Auffällig ist, dass die Konfiguration der PREs im TEC1-Promotor den Voraussetzungen für eine effiziente Transkriptionsaktivierung widerspricht. Somit müssen sich weitere regulatorische Bereiche im TEC1-Promotor befinden, welche eine Transkriptionsaktivierung durch Ste12-Homodimere oder -Heterodimere mit einem weiteren unbekannten Transkriptionsfaktor erlauben. In der Tat zeigt eine Studie, dass Pheromon-induzierte Gene, welche nur ein einzelnes PRE in ihrer Promotorregion haben, oft eine PRE-ähnliche Sequenz besitzen, deren Position und Orientierung relativ zum PRE in einer günstigen Konfiguration sind (Su et al., 2010).
Abb. 32: Orientierung der PREs und PRE-ähnlichen Elemente im TEC1-Promotor.
(A) Schematische Darstellung der Lage der PREs (schwarz) und PRE-ähnlichen Elemente (weiß) im TEC1-Promotor des Laborstamms S288c im Bereich −1 bis −1000. Das mit # gekennzeichneten PRE ist zwischen S288c und Ȉ1278b nicht konserviert. In Ȉ1278b befindet sich an dieser Position ein PRE-ähnliches Element. (B) Gezeigt sind die Sequenzen und Orientierung der PREs und PRE-ähnlichen Elemente im TEC1-Promotor des Laborstamms S288c im Bereich −1 (3‘) bis −1000 (5‘). Die Zahlen geben den Abstand zwischen den Elementen in bp an.

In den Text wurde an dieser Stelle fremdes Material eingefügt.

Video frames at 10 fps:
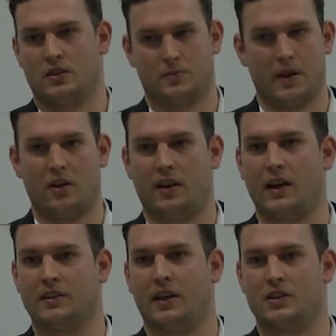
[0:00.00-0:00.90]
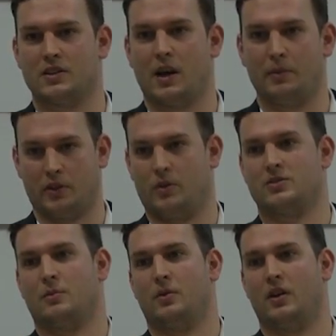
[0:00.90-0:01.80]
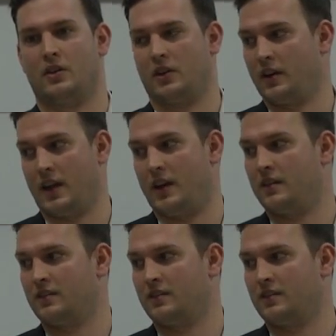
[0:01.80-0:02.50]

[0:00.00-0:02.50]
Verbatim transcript: It's better to not take a job than go somewhere that you're going to hate it.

Im TEC1-Promotor des Laborstamms S288c finden sich sechs PRE-ähnliche Sequenzen und im TEC1-Promotor des Laborstamms Ȉ1278b sieben PRE-ähnliche Sequenzen, da PRE II nicht zwischen den beiden Stämmen konserviert ist (Abb. 32). Zwei dieser PRE-ähnlichen Sequenzen liegen in einer günstigen Konfiguration relativ zu den benachbarten PREs vor. Der Abstand zwischen dem PRE an Position −88 bis −94 und dem nächsten stromabwärts gelegenen PRE-ähnlichen Element beträgt 57 bp und sie befinden sich in einer aufeinander zulaufender Orientierung. Der Abstand zwischen dem PRE an Position −503 bis −509 und dem vorletzten stromaufwärts gelegenen PRE-ähnlichen Element beträgt 83 bp und sie liegen in einer repetitiven Konfiguration vor. Ob diese Elemente in vivo durch Ste12 Homodimere gebunden werden, müssen weitere Untersuchungen zeigen.

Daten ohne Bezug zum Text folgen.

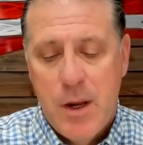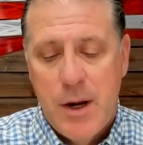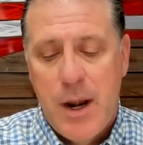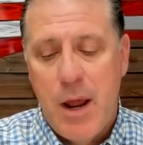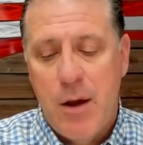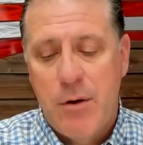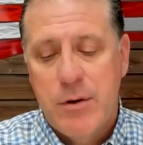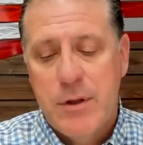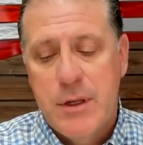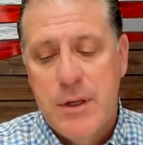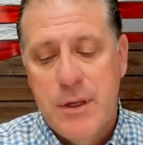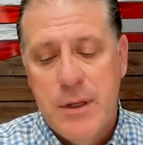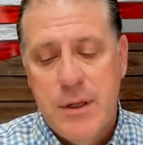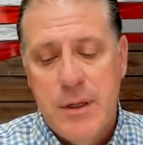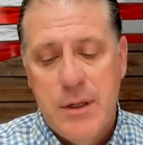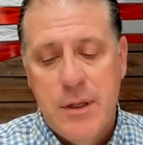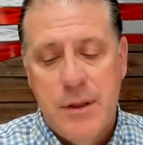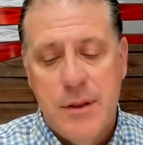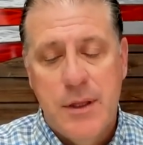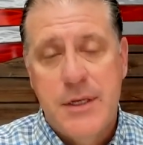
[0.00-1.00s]
Now,
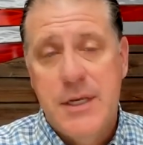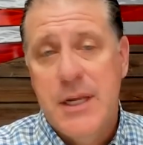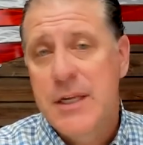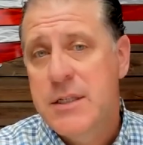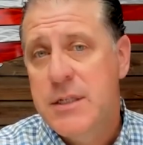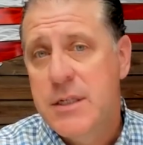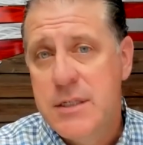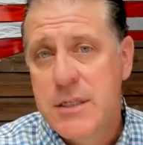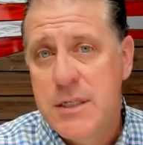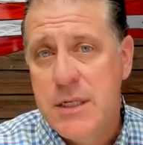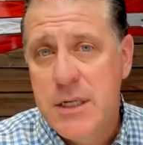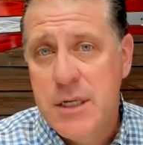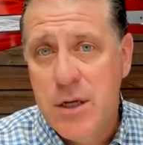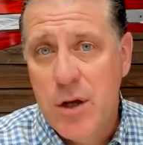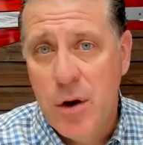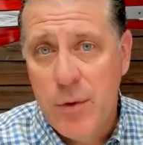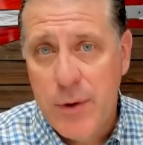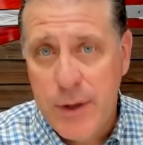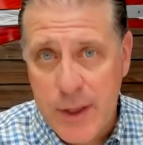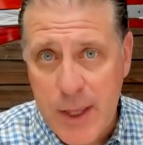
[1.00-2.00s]
the Tesla C E
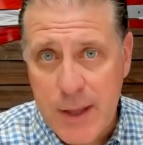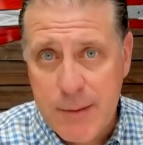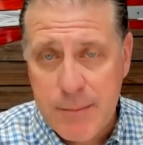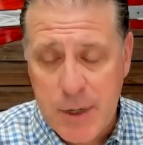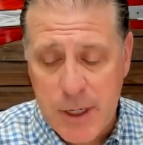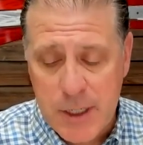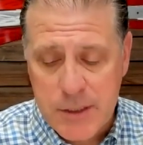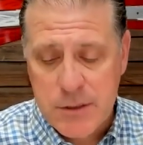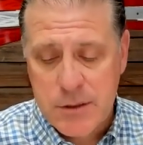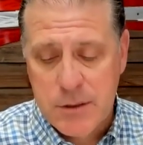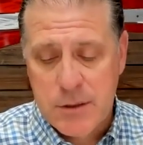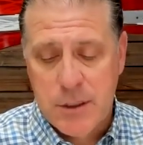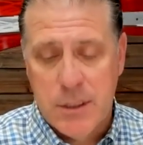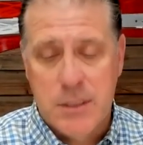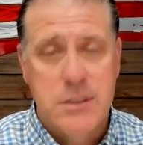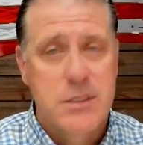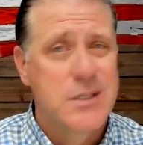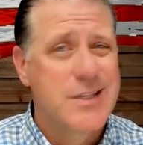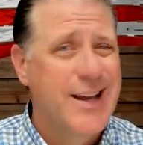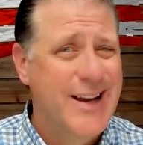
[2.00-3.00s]
O, Elon Musk,
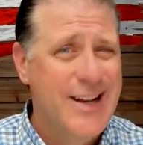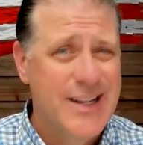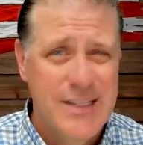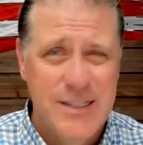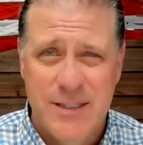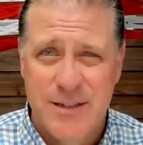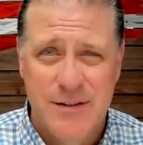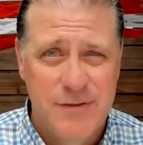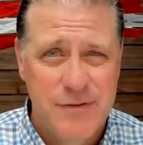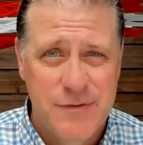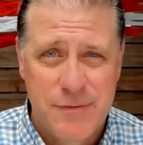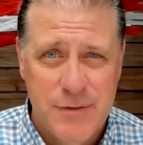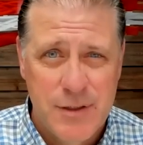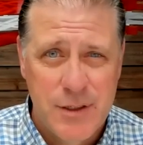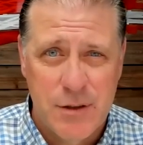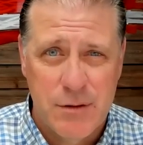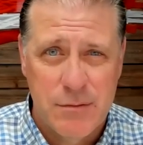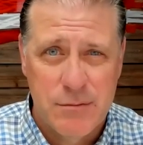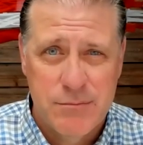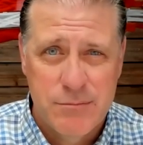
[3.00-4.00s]
gets tons of,
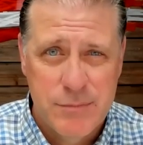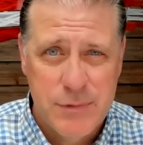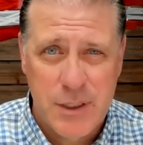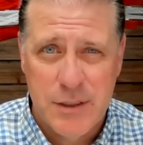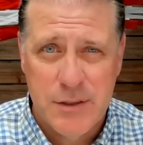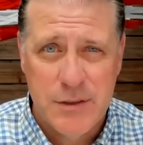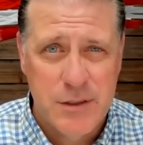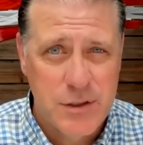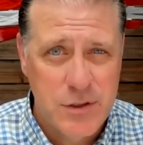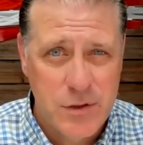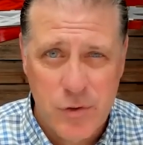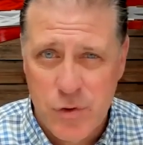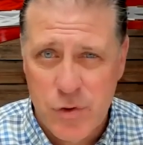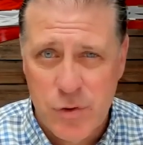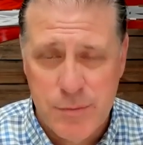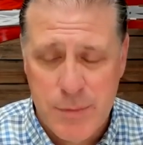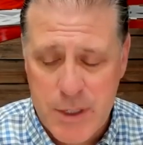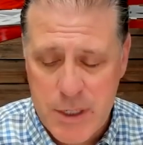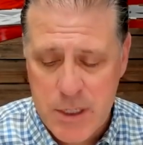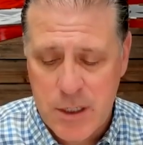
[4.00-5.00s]
you know, tons of
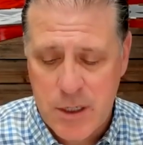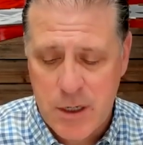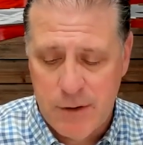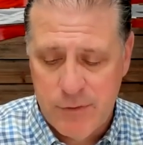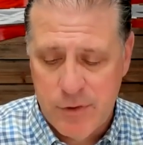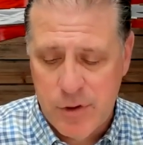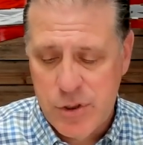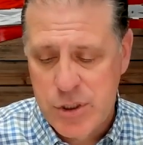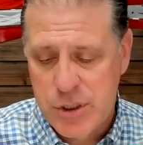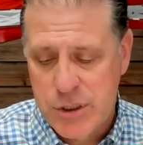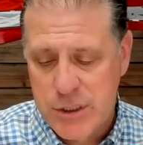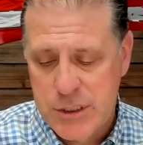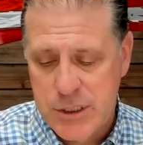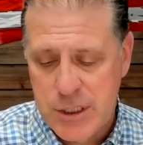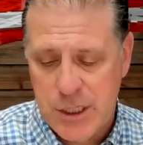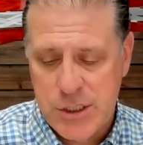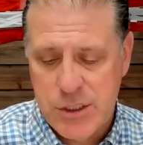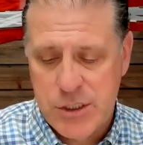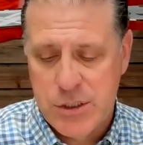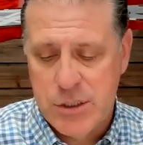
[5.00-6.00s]
social media coverage and
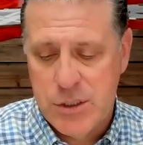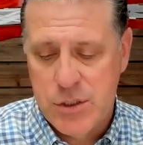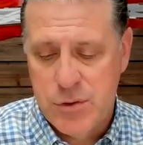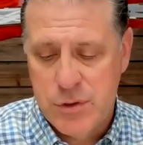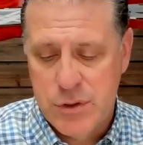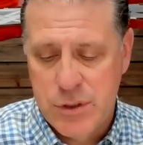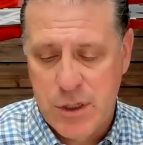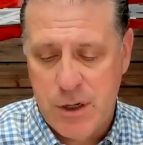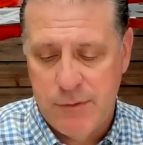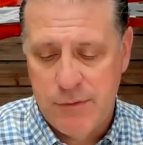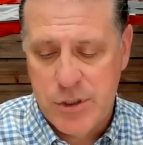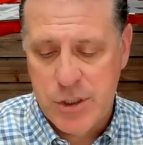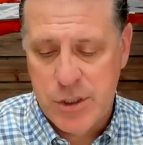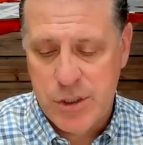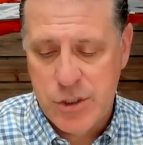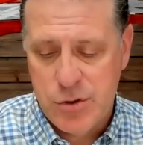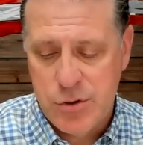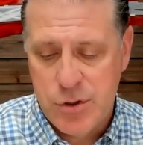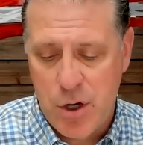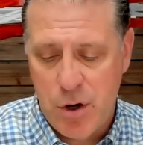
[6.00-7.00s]
such, and news coverage,
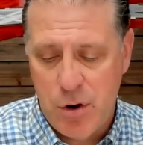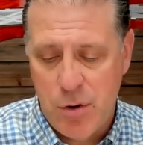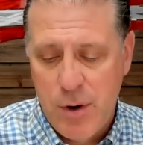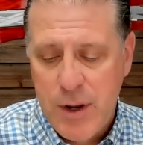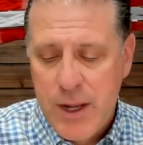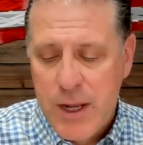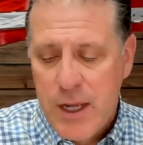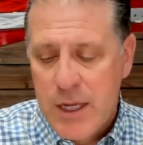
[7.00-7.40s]
as you know.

Die fehlende Konservierung von PRE II zwischen den Laborstämmen S288c und Ȉ1278b könnte evolutionär begründet sein. So sind beispielsweise Unterschiede in der Bindung von Transkriptionsfaktoren an ihre Zielgene zwischen den nahe verwandten Spezies S. cerevisiae Saccharomyces mikatae und Saccharomyces bayanus, oder zwischen verschiedenen S. cerevisiae-Stämmen hauptsächlich in Unterschieden bei den cis-Elementen begründet (Borneman et al., 2007; Zheng et al., 2010). Durch Mutationen können in verschiedenen Stämmen oder verwandten Spezies neue Bindestellen entstehen, oder vorhandene Bindestellen verloren gehen, und ermöglichen so die rasche Anpassung der Genexpression an neue ökologische Nischen (Borneman et al., 2007; Li and Johnson, 2010).